Listed entries:
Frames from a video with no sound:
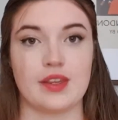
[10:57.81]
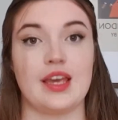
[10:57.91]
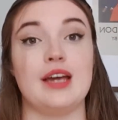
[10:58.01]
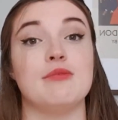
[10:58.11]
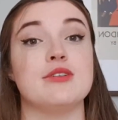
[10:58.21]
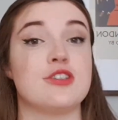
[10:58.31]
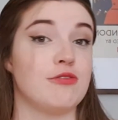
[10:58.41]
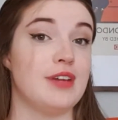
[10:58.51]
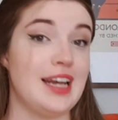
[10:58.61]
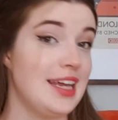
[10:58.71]
It was a
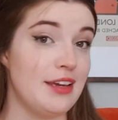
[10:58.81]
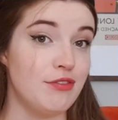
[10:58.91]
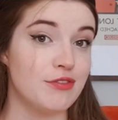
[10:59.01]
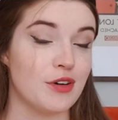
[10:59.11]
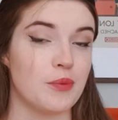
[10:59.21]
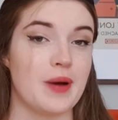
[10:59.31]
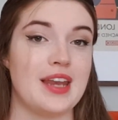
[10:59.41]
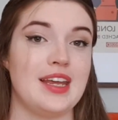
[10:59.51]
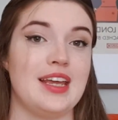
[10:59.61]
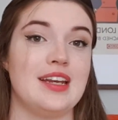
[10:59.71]
relief when
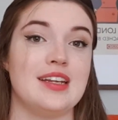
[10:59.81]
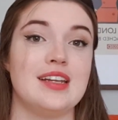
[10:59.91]
in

Instructions to follow:
Copy out the data above to the letter, and keep every picture out of it.

Result below:
Frames from a video with no sound:
[10:57.81]
[10:57.91]
[10:58.01]
[10:58.11]
[10:58.21]
[10:58.31]
[10:58.41]
[10:58.51]
[10:58.61]
[10:58.71]
It was a
[10:58.81]
[10:58.91]
[10:59.01]
[10:59.11]
[10:59.21]
[10:59.31]
[10:59.41]
[10:59.51]
[10:59.61]
[10:59.71]
relief when
[10:59.81]
[10:59.91]
in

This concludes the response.